Um die Unterstützung der Ukraine für die Einigung zu gewinnen, reiste am 20. bzw. 21. Juli der Berater des US-Außenministers Antony Blinken Derek Chollet nach Kiew. Ein ähnliches diplomatisches Ziel verfolgt Chollet derzeit auch in Warschau, dort soll er zumindest dafür sorgen, dass Kritik am Abkommen aus der mittelosteuropäischen Region nicht zu laut wird. Es war zu erwarten, dass die Ukraine und Polen die USA des Verrates an ihren wirtschaftlichen und sicherheitspolitischen Interessen beschuldigen würden.

Gemessen an der gemeinsamen polnisch-ukrainischen Erklärung ist ihm diese Schadenbegrenzungsaktion schwerlich gelungen. Die Entscheidung der USA und Deutschlands, "Versuche aufzugeben, den Start der Gaspipeline Nord Stream 2 zu stoppen, hat zusätzliche politische, militärische und energetische Bedrohungen für die Ukraine und Mitteleuropa geschaffen", heißt es in der Erklärung des ukrainischen und polnischen Außenministers Dmitri Kuleba und Zbigniew Rau, die am Abend des 21. Juli auf der Webseite des ukrainischen Außenministeriums veröffentlicht wurde.

Die Entscheidung "erhöht Russlands Fähigkeit, einen zerstörerischen Einfluss auf die Sicherheit in Europa zu haben" und "vertieft außerdem die Spaltung zwischen den NATO- und EU-Mitgliedsstaaten", hieß es in der Erklärung.

Das Ziel, das Energieprojekt zu stoppen, haben beide Staaten noch nicht aufgegeben. "Die Ukraine und Polen werden mit ihren Verbündeten und Partnern zusammenarbeiten, um sich Nord Stream 2 zu widersetzen" – bis durch das Projekt entstandene Bedrohungen des Friedens und der Energiesicherheit überwunden seien.

Der ukrainische Parlamentspräsident Dmitri Rasumkow äußerte sich in ähnlich alarmistischem Ton. "Ich fordere den US-Kongress auf, keine Abkommen zu genehmigen, die die europäische Energiesicherheit bedrohen und eine Gefahr für die nationalen Interessen der Ukraine und der USA darstellen", schrieb Rasumkow in einem offenen Brief an die Sprecherin des Repräsentantenhauses Nancy Pelosi.
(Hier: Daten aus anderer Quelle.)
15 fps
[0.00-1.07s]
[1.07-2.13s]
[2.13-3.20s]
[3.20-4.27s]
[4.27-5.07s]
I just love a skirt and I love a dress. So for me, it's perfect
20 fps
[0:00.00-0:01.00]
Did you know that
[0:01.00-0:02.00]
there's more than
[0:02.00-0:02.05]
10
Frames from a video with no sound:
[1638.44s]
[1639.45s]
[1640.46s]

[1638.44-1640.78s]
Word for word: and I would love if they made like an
Er merkte an, dass der Kongress noch weitere, verschärfte Sanktionen gegen beteiligte Unternehmen erlassen könne.

Nach seiner Überzeugung ist Nord Stream 2 als "Teil der aggressiven Politik zu sehen, die Russland nicht nur gegen die Ukraine, sondern gegen die gesamte westliche Welt betreibt".
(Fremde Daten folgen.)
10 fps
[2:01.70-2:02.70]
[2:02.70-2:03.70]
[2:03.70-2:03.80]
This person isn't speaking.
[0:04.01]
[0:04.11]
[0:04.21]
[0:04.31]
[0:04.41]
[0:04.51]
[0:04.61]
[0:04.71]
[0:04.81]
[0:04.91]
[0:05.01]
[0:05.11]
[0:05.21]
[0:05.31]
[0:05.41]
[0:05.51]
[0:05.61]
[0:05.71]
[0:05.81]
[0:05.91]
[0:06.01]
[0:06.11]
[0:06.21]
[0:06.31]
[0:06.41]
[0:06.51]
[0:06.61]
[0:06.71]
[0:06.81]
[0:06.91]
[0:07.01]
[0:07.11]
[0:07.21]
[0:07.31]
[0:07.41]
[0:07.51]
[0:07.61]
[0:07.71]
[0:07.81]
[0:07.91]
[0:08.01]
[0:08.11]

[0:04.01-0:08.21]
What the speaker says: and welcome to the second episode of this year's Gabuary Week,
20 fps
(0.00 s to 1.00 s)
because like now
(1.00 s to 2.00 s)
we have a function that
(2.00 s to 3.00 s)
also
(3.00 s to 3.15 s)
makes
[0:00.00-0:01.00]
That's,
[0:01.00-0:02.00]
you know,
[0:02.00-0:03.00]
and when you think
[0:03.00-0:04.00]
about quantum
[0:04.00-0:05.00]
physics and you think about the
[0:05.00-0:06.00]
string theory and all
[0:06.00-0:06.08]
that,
Der Vertreter des Präsidialamtes Dmitri Podoljak reagierte deutlich gelassenerer. Ihm zufolge ist das deutsch-US-amerikanische Dokument lediglich eine Absichtserklärung. Zu einer "maximalen Konkretisierung der Garantien für die Ukraine im Bereich der Sicherheit und Energiestabilität" werde es nach dem Besuch von Präsident Wladimir Selenskij in Washington (am 30. August – Anm. der Red.) kommen.

Noch optimistischer zeigte sich an diesen Tagen der Naftogaz-Chef Juri Wetrenko. Er teilte auf Facebook mit, dass er jetzt in den USA sei, wo die ukrainische Opposition gegen Nord Stream 2 "starke überparteiliche Unterstützung" erhalte.

"Das Ergebnis zahlreicher Verhandlungen ist, dass wir eine starke überparteiliche Unterstützung in beiden Kammern des Parlaments haben! Unsere amerikanischen Partner im Kongress teilen voll und ganz die Position, dass Nord Stream 2 die Sicherheit der Ukraine bedroht. Deshalb sind sie bereit, weiterhin gemeinsam gegen dieses russische Projekt zu kämpfen. Die Werkzeuge dafür sind noch da", versicherte Wetrenko.

Ukrainische Medien weisen darauf hin, dass Besuch des ukrainischen Präsidenten in Washington zunächst für Juli geplant gewesen war. Nun sei der Termin auf den 30. August verschoben worden, zu diesem Zeitpunkt könne der Bau auf See schon beendet seien, schreibt das Nachrichtenportal strana.ua. Außerdem seien die Kongressabgeordneten noch (bis 20. September) in den Ferien, was negative innenpolitische Reaktionen in den USA deutlich begrenzen würde.